Изменить размер шрифта - +
Только этот опасный процесс может спасти Споку жизнь. Только вулканец может провести этот процесс. Я – по-прежнему – вулканец. Следовательно, я должен предпринять эту попытку.

Результатом этого логичного, рационального хода может стать двойная смерть.

– Стивен… – сказал Джим.

Стивен отвернулся. Он знал – понимал разумом, – что одно уверенное слово может умерить тревогу капитана. Но это слово было бы ложью. Шаг, сейчас невозможный – бессмысленное утешение.

Джеймс Кирк перестал существовать для Стивена.

Спок ослаб. Он исчерпал свои ментальные и физические ресурсы, пытаясь примирить воспоминания Алой со знанием, приобретенным им самим в течение жизни. Стивен мог чувствовать щупальца смятения, переплетающиеся и свивающиеся, и увлекающие Спока в темноту, словно сеть с грузилами.

Стивен приставил кончики пальцев к вискам Спока, дал согласие на боль, скорбь, и смятение, и глубоко вдохнул.

Он позволил своему разуму проникнуть через слои разума Спока. Стивен считал, что способность к слиянию разумов возникла у его народа в те времена, когда он еще не отстранил всякое доверие эмоциям, в те времена, когда близкая эмоциональная связь была залогом выживания в сложных природных условиях. Его собственный опыт слияния разумов помог ему понять и пожалеть о том, что вулканцы отторгли.

Перед Стивеном предстали воспоминания, – воспоминания Алой, переданные Споку. Их сила изумила его. Не удивительно, что они оставили Спока в таком ошеломлении и смятении. Стивен подумал, что не знает, пережил ли бы он сам прямой контакт.

Крылатые люди существовали ради интенсивности опыта. Они замыслили и создали мир-корабль на основе технологий, далеко ушедших от электронных и механических возможностей Федерации. Для внешнего, поверхностного наблюдателя их работа выглядела таинственной, словно не была плодом технологий.

Они поняли это так хорошо, что думали об этом не чаще, чем о дыхании. Им не было нужды думать об этом. И таким образом они освободили себя, чтобы сконцентрироваться на жизни и развитии разума. Стивен заколебался, завороженный даже вторичным, переданным через другое существо, отражением реальности Алой. Философия и воображение, реминисценции и фантазии, поколения историй, пришедших от ее предков, от поэтов мира-корабля; физика и математика настолько эзотерические, что они становились неотличимы от философии и поэзии: и все это, выраженное языком летунов, языком, в котором ни единое слово нельзя было перевести (он не использовал слова), но который Стивен чувствовал, что понимает, – каждым атомом тела и всеми фибрами души.

Стивен испытал восторг полетов Алой в грозу, боль удара молнии в крыло, ужас тысячеметрового падения, – до того, как она снова смогла перейти в восторженный полет.

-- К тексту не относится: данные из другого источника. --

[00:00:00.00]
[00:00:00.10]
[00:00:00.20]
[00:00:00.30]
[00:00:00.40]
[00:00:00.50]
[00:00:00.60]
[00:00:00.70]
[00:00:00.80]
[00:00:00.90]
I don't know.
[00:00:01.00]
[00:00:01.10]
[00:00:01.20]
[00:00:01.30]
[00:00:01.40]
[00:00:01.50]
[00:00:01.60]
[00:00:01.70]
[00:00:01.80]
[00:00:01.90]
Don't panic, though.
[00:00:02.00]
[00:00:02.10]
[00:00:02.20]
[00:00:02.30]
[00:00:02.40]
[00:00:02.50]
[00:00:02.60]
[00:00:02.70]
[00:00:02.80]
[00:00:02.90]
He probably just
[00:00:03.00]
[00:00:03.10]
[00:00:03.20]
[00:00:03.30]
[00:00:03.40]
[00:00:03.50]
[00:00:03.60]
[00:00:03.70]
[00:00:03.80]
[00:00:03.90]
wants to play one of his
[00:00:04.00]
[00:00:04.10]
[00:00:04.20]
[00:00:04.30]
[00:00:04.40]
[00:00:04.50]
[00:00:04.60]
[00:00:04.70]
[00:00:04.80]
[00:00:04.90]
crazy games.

И, наконец, – очень глубоко, Стивен почувствовал любовь и скорбь, которые были так полновластны, которые завладели Споком и неотвратимо повлекли его в дикий центр мира-корабля, куда крылатые люди отправлялись, чтобы стать молчаливыми, и чтобы исцелить себя, – или умереть.

Спок вплотную приблизился к смерти.

Когда двое крылатых людей начинали любить друг друга, их любовь охватывала весь спектр значений мира. Алая и тот, кого она любила, – они любили друг друга именно так, и любили сильно. Когда он умер, ее любовь обратилась в скорбь.

Алая преодолела свою боль и одиночество в течение своего долгого пребывания в тишине. Но она не забыла их. Ей никогда бы и в голову не пришло попытаться забыть.

Бедный Спок, подумал Стивен. Вулканцы заявляют, что контролируют все свои эмоции для того, чтобы изничтожить гнев и насилие, как будто гнев труднее всего преодолеть. Но это до смешного легко по сравнению со скорбью, по сравнению с любовью. А Спок очертя голову бросился в самую сердцевину этих чувств.

Стивен позволил себе углубиться еще.